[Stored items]
____________________

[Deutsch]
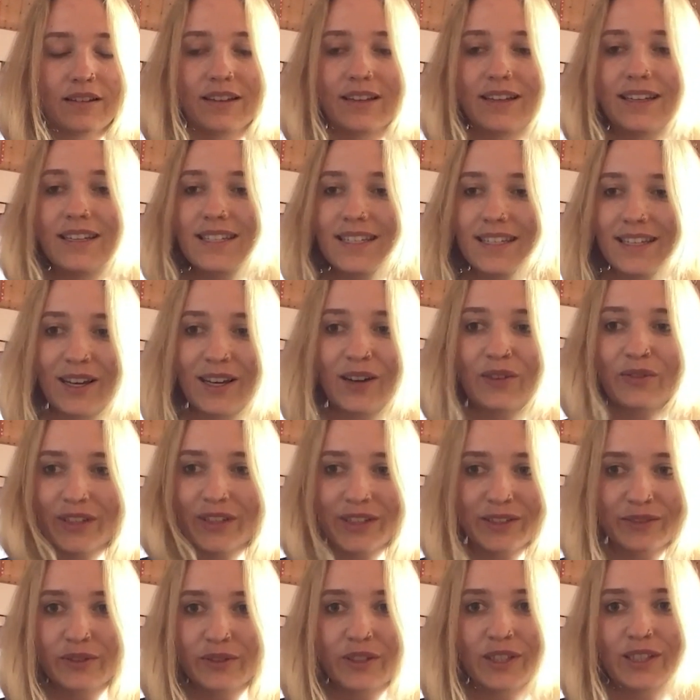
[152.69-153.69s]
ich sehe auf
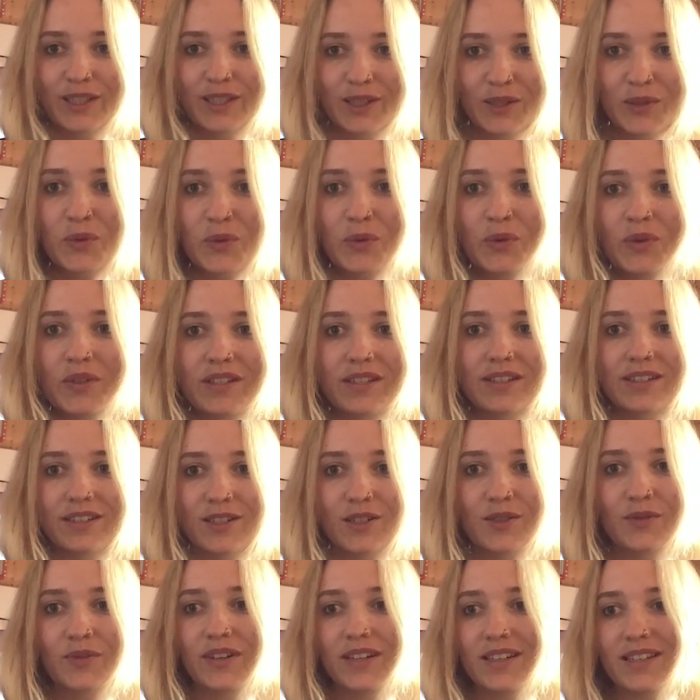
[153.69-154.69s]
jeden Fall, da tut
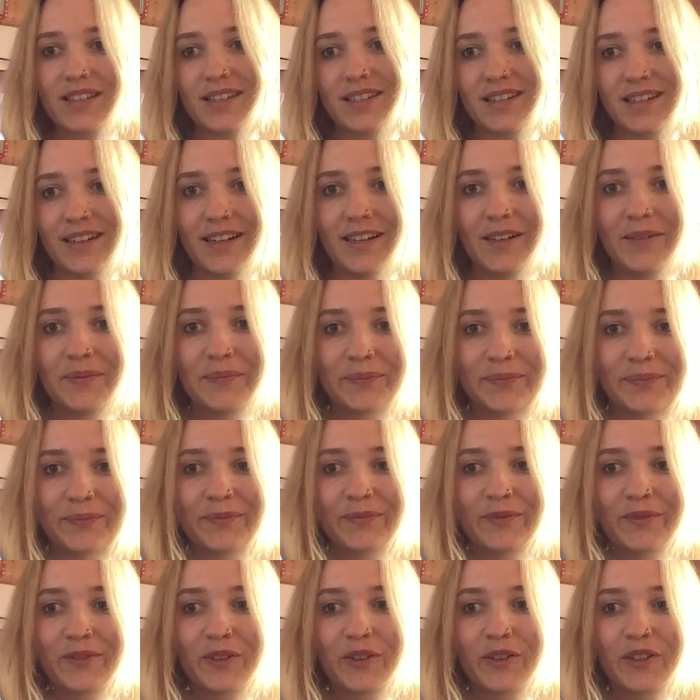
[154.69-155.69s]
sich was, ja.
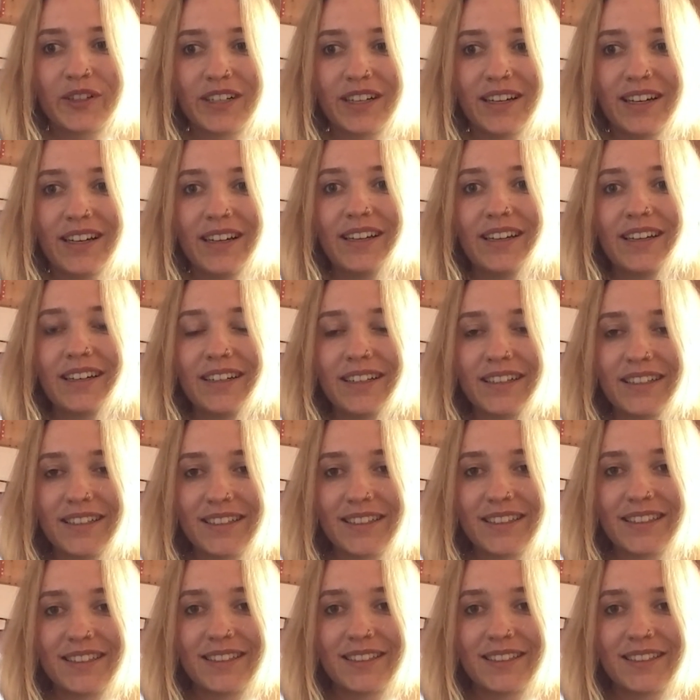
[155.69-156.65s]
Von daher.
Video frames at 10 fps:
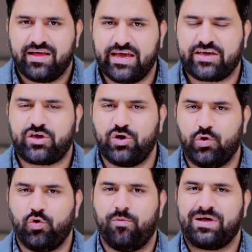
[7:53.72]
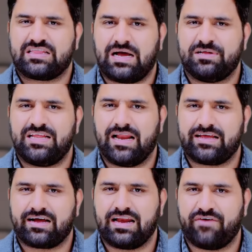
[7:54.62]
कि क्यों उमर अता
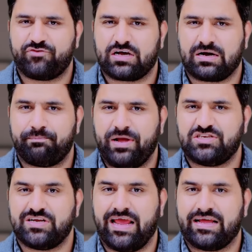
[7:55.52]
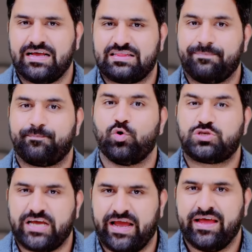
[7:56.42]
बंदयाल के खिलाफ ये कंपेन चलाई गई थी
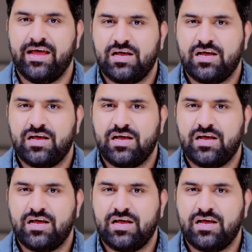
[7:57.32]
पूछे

____________________

## ASSIGNMENT
The required output is an exact copy of the lines from the one with "[155.69-156.65s]" through the final line of the data above, with pictures removed.

## YOUR SOLUTION
[155.69-156.65s]
Von daher.
Video frames at 10 fps:
[7:53.72]
[7:54.62]
कि क्यों उमर अता
[7:55.52]
[7:56.42]
बंदयाल के खिलाफ ये कंपेन चलाई गई थी
[7:57.32]
पूछे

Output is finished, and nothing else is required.